_Exercise instructions_. None of the pictures should appear; the lines from the line containing "[0:09.00-0:09.90]" through the last line of the listing must be repeated exactly.

_Material supplied_.
+---+
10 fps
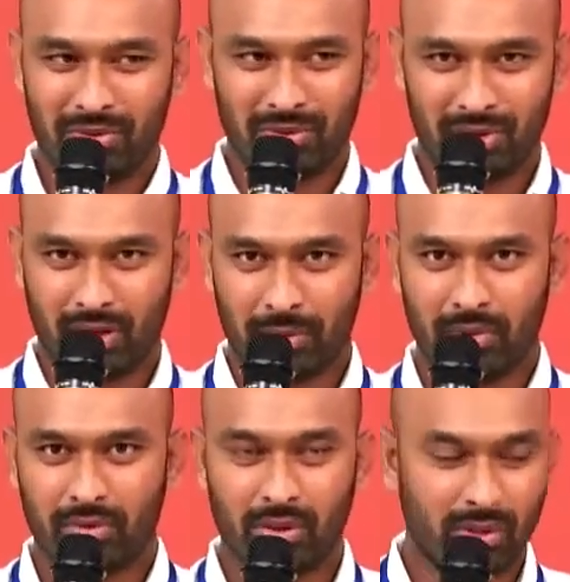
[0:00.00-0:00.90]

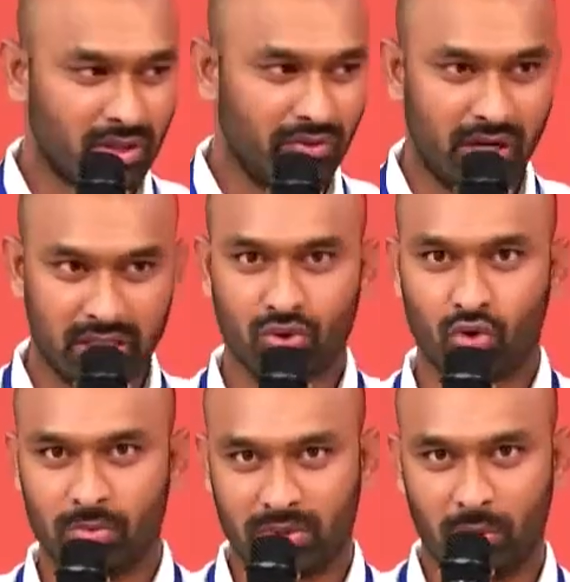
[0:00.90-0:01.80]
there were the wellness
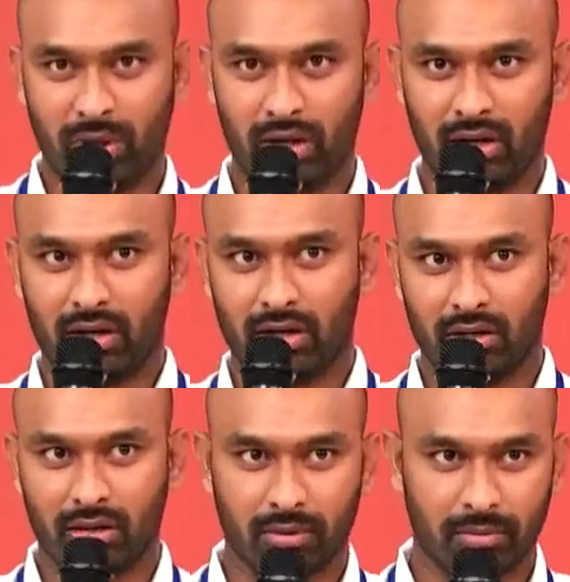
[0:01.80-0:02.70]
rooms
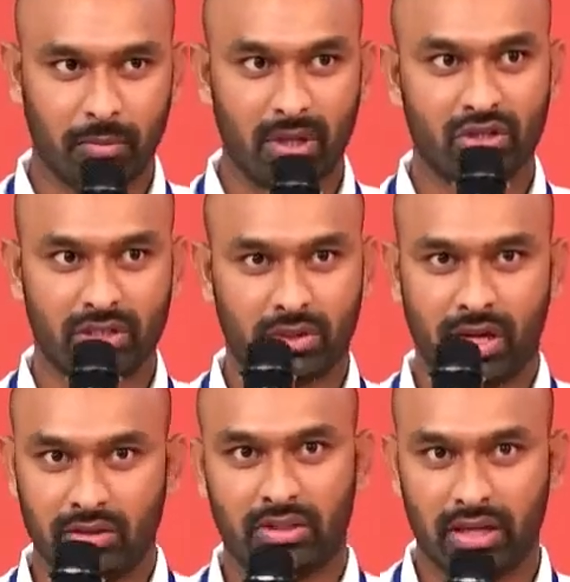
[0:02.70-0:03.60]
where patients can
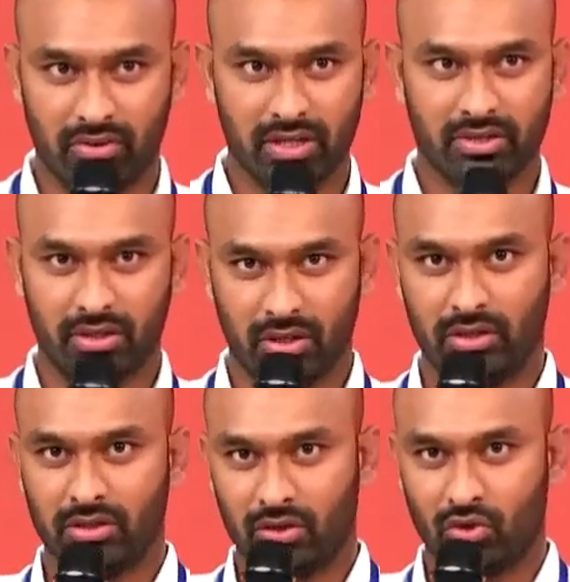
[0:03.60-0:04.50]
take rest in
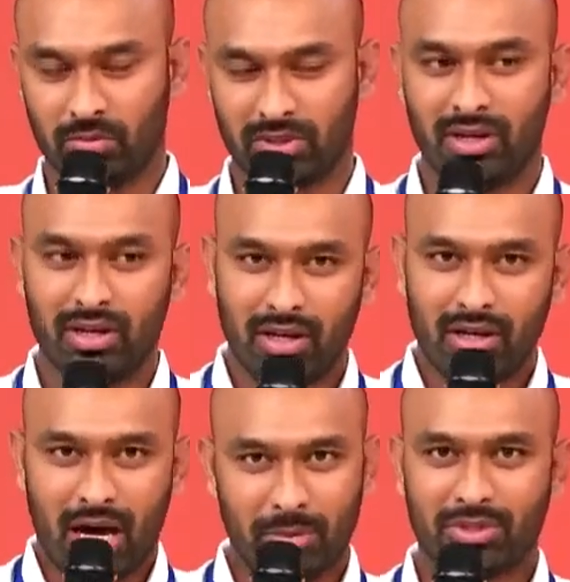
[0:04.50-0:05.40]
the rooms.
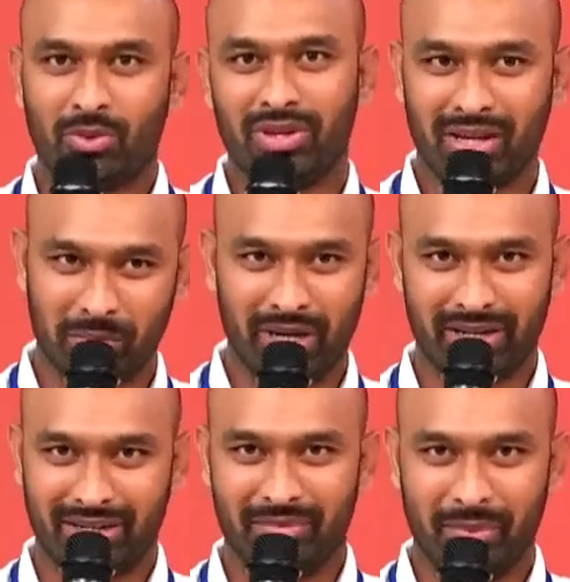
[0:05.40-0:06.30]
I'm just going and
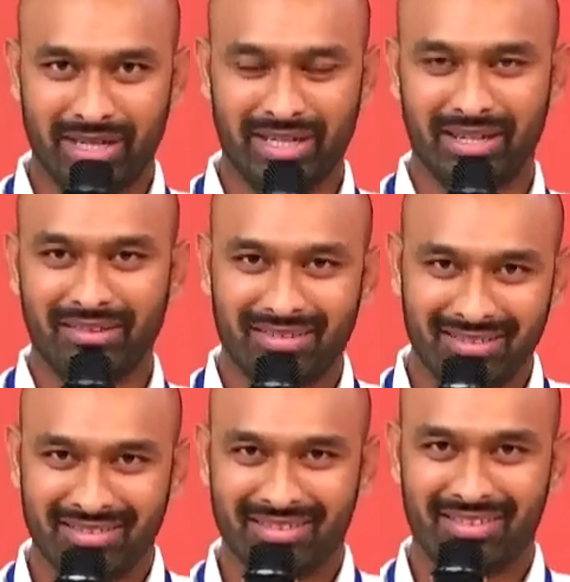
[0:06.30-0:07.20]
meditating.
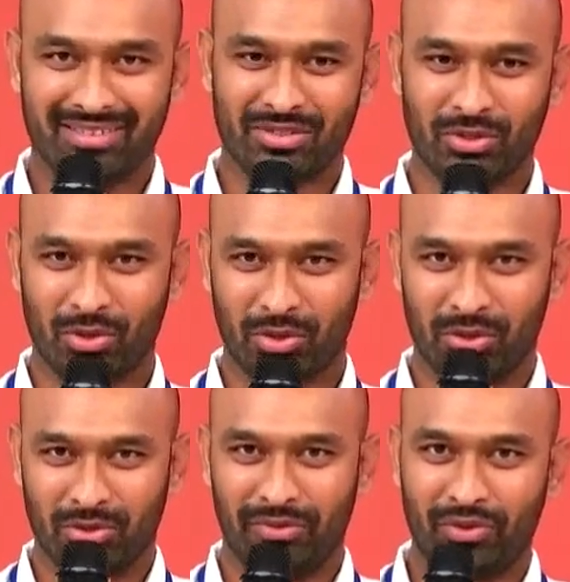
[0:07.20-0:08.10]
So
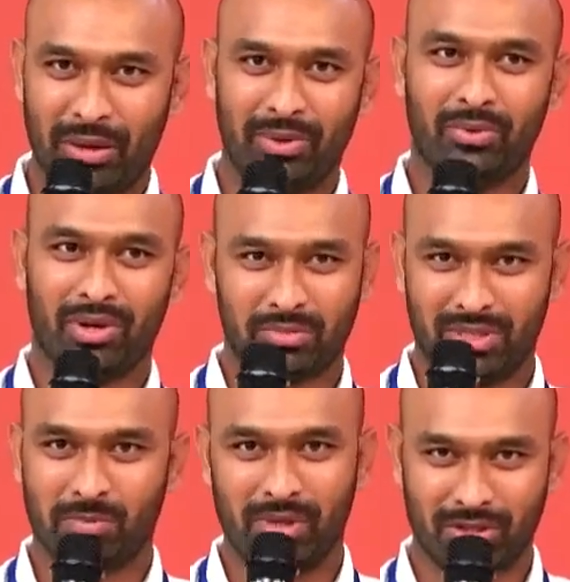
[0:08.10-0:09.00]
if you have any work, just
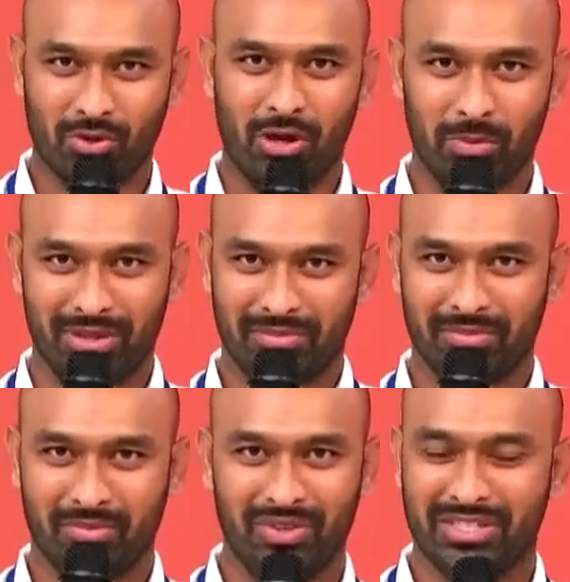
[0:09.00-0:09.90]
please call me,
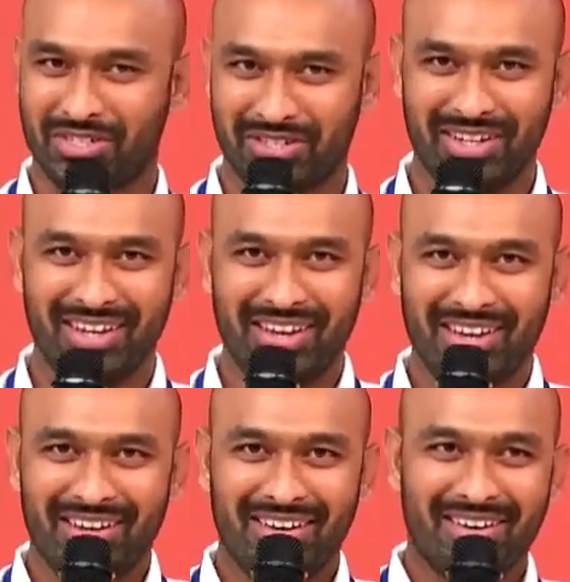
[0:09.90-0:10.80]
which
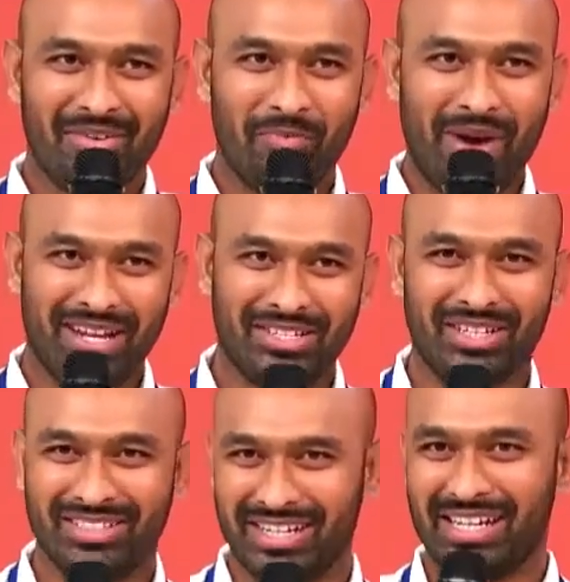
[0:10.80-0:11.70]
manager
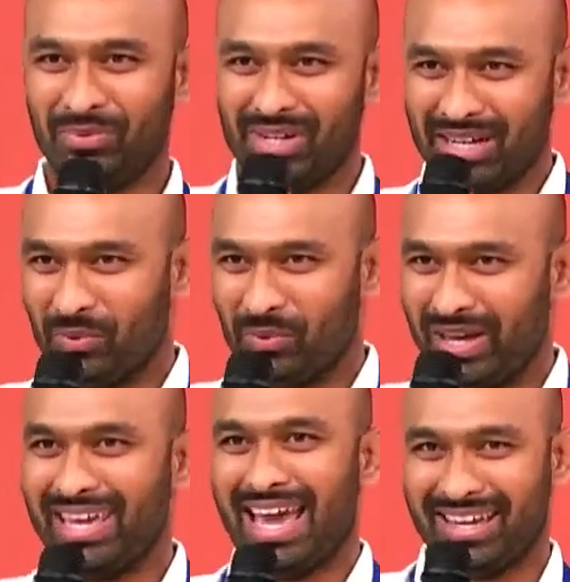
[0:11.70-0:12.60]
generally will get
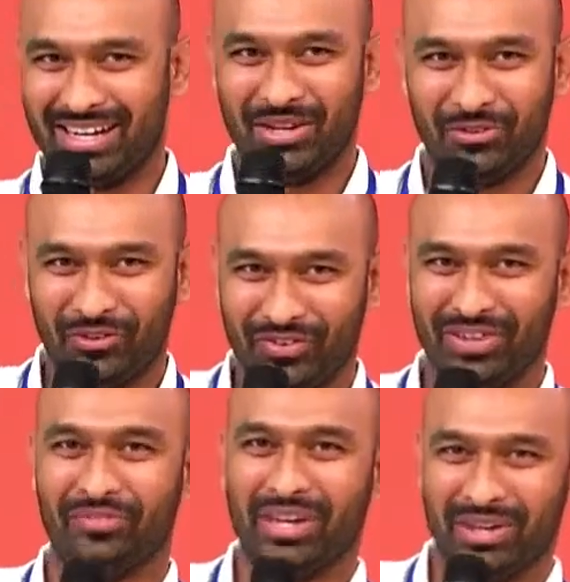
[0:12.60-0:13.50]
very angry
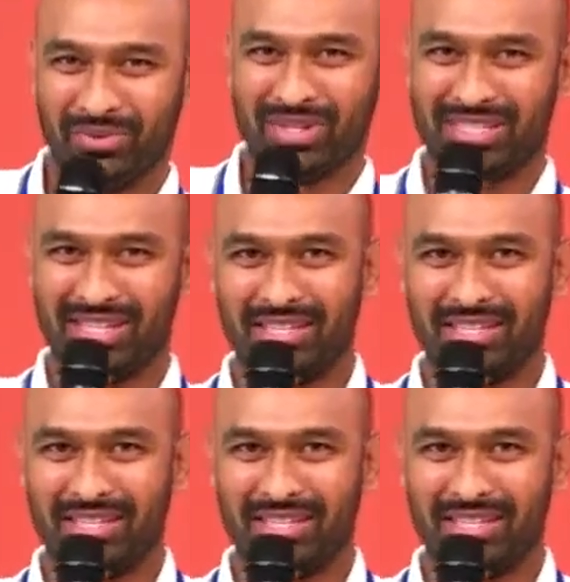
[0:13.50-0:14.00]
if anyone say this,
+---+
_Final answer_.
[0:09.00-0:09.90]
please call me,
[0:09.90-0:10.80]
which
[0:10.80-0:11.70]
manager
[0:11.70-0:12.60]
generally will get
[0:12.60-0:13.50]
very angry
[0:13.50-0:14.00]
if anyone say this,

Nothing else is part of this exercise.